Все это несколько успокоило Тамару, хотя перспектива вычетов из восьмирублевого жалованья представлялась ей, во всяком случае, очень тяжелою. И без того уже, этого жалованья не хватает на удовлетворение самых необходимых потребностей, так как нередко она бывает вынуждена отказывать себе то в горячей пище, то в лишней чашке чая, то в фунте пшеничного ситника, и сидит целыми вечерами со своею бобылкой при свете лучины, а то и совсем впотьмах, за неимением ни сальной свечи, ни керосина. А если теперь пойдут еще ежемесячные вычеты, что же ей остается из жалованья? — Едва-едва на хлеб насущный, да и на тот-то не всегда хватит, если взять в расчет, что нужно еще и одеться, и обуться, а вот от чая, ситника и тому подобной роскоши надолго придется и совсем отказаться. Но это не особенно еще пугало Тамару, — были бы только силы да здоровье! Перспектива долгих лишений, правда, неприятна, но ведь только неприятна, а не невыносима, вынести можно, конечно, и не это еще, — было бы из-за чего выносить-то! Но вот вопрос, — из-за чего?.. И стоит ли?.. Что впереди-то хорошего? Не обманула ли ее жизнь со всех сторон? Или сама она не обманулась ли в жизни?

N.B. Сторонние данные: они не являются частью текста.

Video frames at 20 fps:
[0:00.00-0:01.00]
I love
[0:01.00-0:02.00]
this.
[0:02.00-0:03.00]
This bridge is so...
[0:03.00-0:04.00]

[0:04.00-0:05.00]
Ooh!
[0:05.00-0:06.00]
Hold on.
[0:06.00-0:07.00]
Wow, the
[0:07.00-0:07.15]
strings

Из-за чего все это она сделала с собою?

Вопрос этот, полный горечи и разъедающего сомнения, еще в первый раз в жизни предстал ей в такой ясности и цинической наготе.

«…Из-за чего?..

…От одного берега сама отбилась; от другого ее, то и дело, отталкивают, пристать не дают. И в самом деле, что дала ей жизнь, кроме ряда горьких разочарований и нравственных тычков, после того рокового ее шага, в Украинске, в пасхальную ночь, когда она впервые бросилась Каржолю на шею и вскоре затем ушла с ним в монастырь к матери Серафиме?

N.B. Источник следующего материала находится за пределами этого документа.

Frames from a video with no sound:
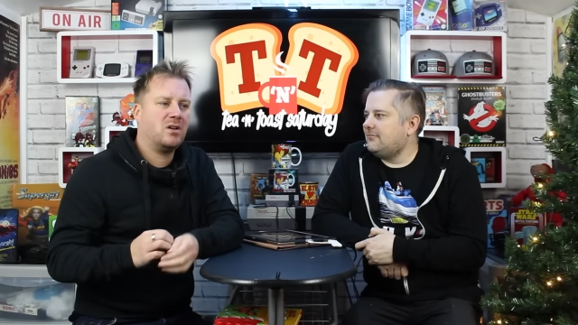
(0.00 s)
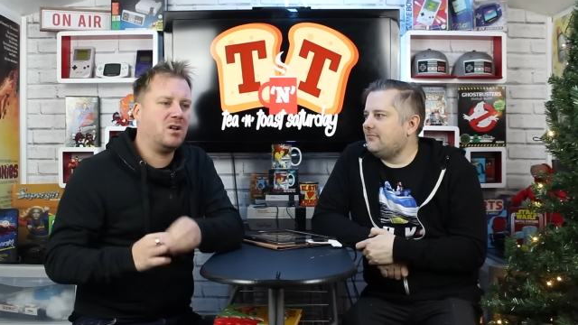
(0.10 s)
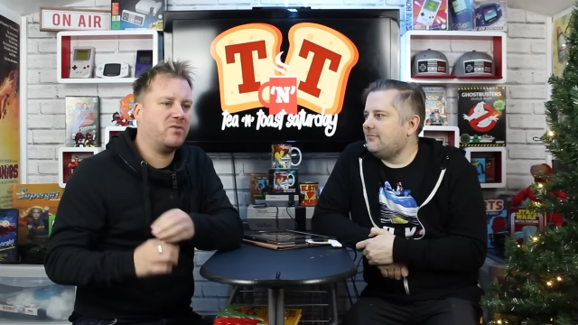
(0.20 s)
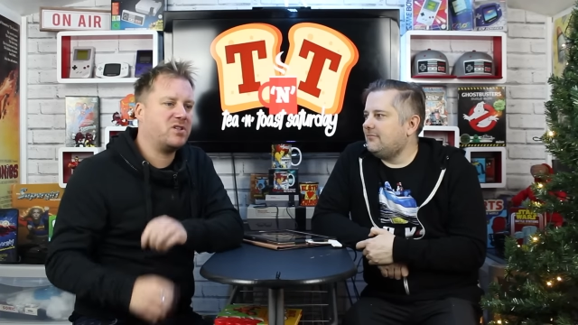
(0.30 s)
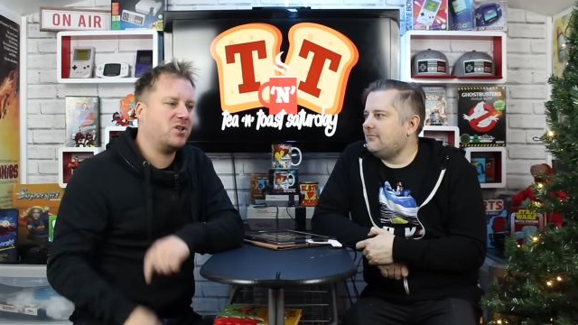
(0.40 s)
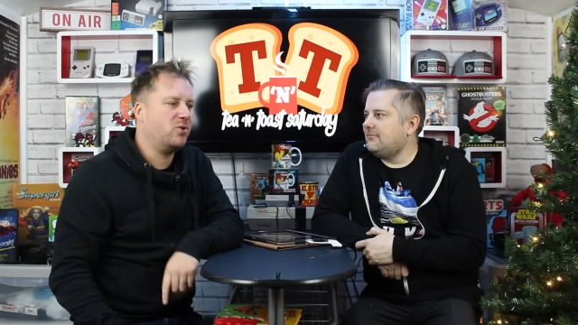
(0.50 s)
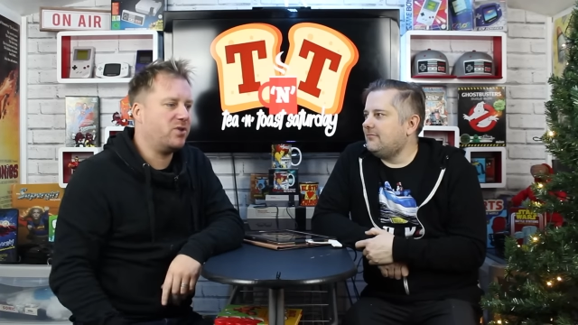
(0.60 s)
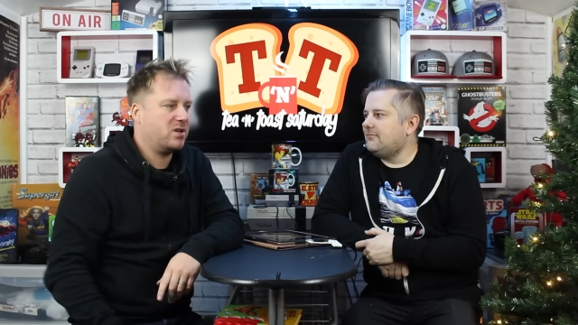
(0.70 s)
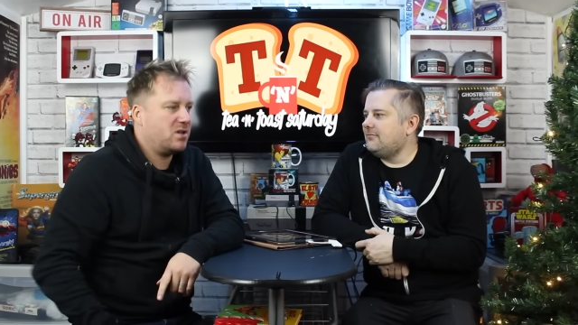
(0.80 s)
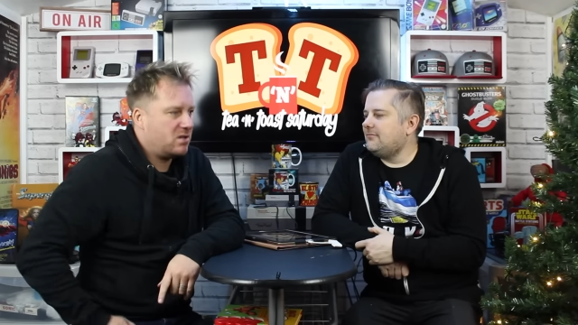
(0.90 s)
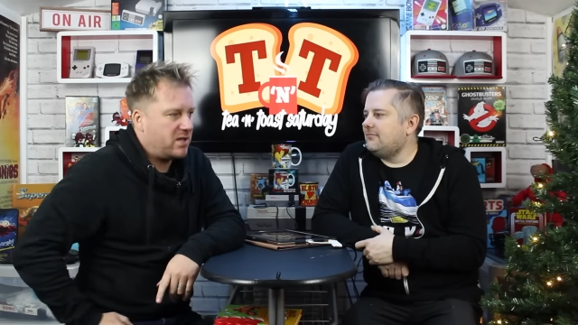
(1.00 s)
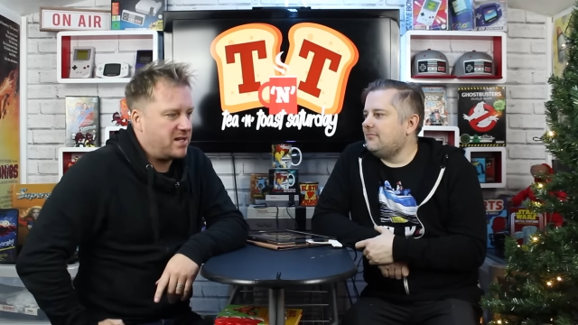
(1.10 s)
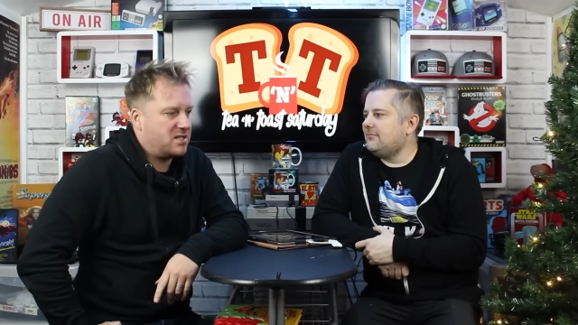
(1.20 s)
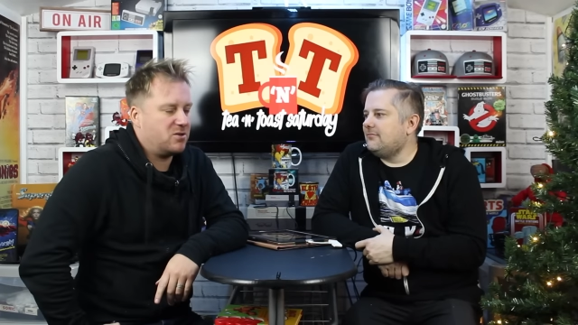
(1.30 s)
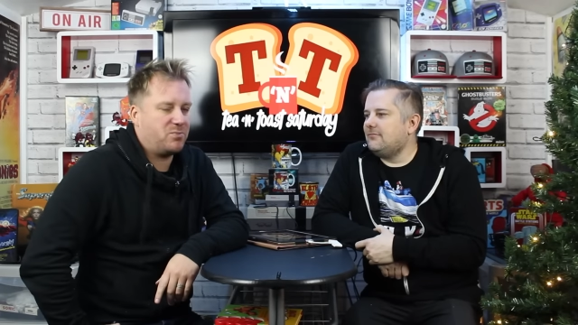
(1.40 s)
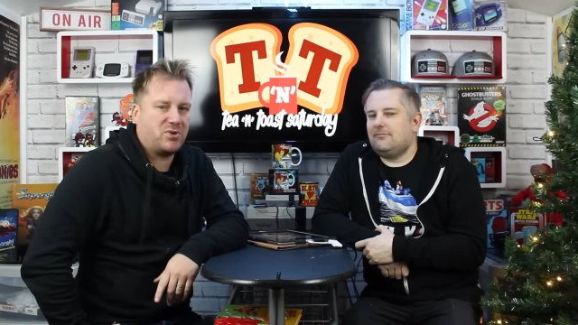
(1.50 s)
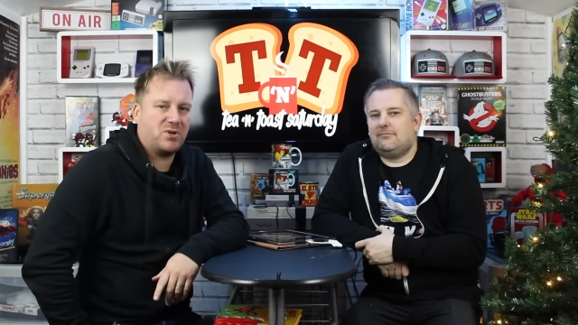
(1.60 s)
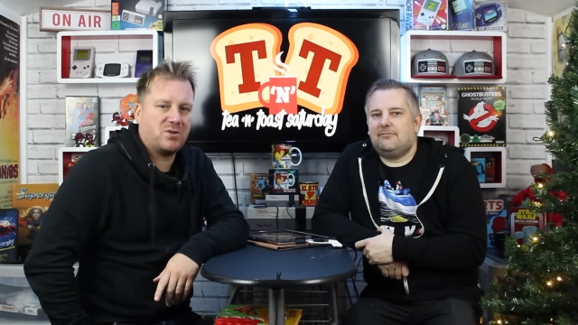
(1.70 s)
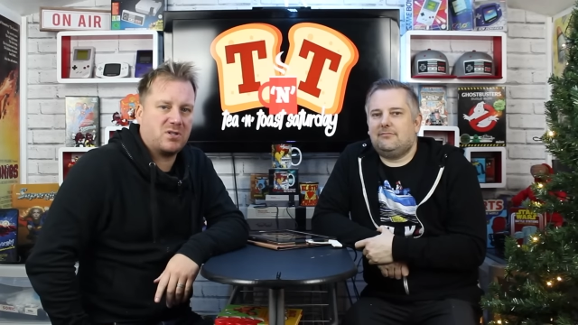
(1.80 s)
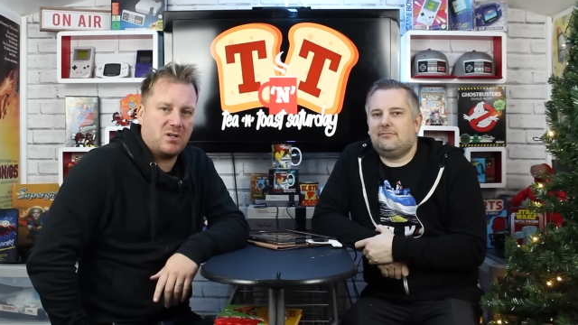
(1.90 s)
Speaker 1: and obviously you're the editor,
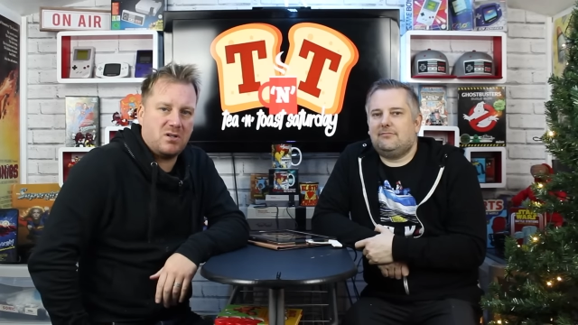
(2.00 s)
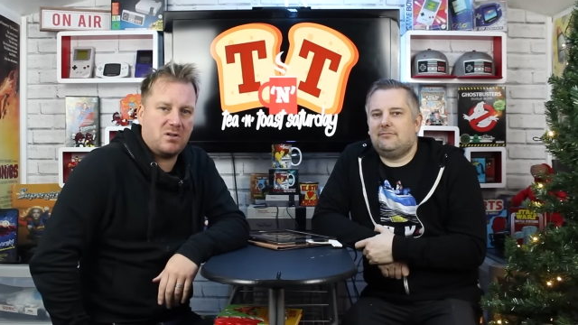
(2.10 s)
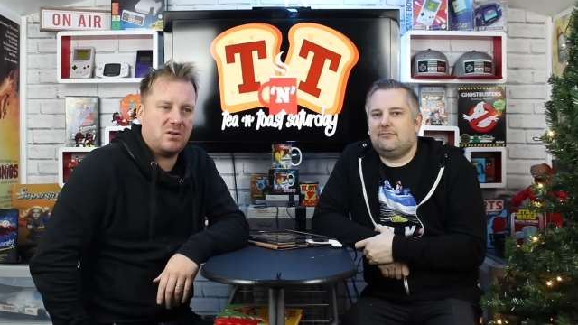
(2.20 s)
producer,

…Из-за чего?.. И что ж теперь впереди, в будущем?..»

Но все-таки среди ее сомнений и колебании, среди этого горького и несколько озлобленного раздумья над самой собою и своею судьбой, которую сама же она себе устроила, ей как будто мелькала еще в смутной дали этого будущего какая-то надежда на что-то лучшее, на что-то, может быть, даже совсем хорошее, светлое. На что именно, — этого и сама она не знала; но это «хорошее» представлялось ей в образе тех хороших людей, с которыми, среди всяких невзгод и жизненных разочарований, все-таки сталкивала ее порою судьба и с которыми, может быть, та же судьба опять сведет ее когда-нибудь в будущем… Вот они проходят перед нею, эти образы, в нити ее воспоминаний: мать Серафима, сестра Степанида, вот Любушка Кучаева — она тоже добрая, ужасно добрая, славная такая! — отец Макарий с его семьею, даже старик сторож Ефимыч… крестьянские матки, солдаты на войне, Атурин… Да, и Атурин! — Атурин, с которым, по-видимому, все у нее кончено, а тем не менее, образ его все-таки рисуется ей впереди, как луч какой-то смутной надежды, — глупой, детской, ни на чем не основанной, но… все-таки это надежда, какая- то внутренно инстинктивная, ей самой непонятная, но живая… Наконец, еще один образ, — ее дед, старик Бендавид, который когда-то так много и глубоко любил ее, свою единственную внучку… Неужели она никогда никого из них не увидит?.. Неужели так и заглохнуть ей, одинокой и забытой всеми, в этом Пропойске?.. Нет, должно же быть впереди что-нибудь лучшее! Должно! Иначе это было бы несправедливо. Если Бог Израилев мстит до седьмого колена, то бог христианский прощает и говорит: «придите ко Мне все труждающиеся и обремененные, и Я успокою вас». Она христианка, она верует в Бога и потому хочет верить, что все переносимое ею бремя есть не более как временное испытание, — может быть даже спасительное для нее же самой и потому необходимое. Пускай жизнь противоречит этому ее убеждению, но она хочет, хочет и хочет верить, что это так, — верить наперекор всему, какова бы ни была окружающая ее действительность. Да, это все преходящее, временное, так только покуда… А жизнь — жизнь еще впереди. Иначе, где смысл жизни? И зачем тогда жить, если не верить?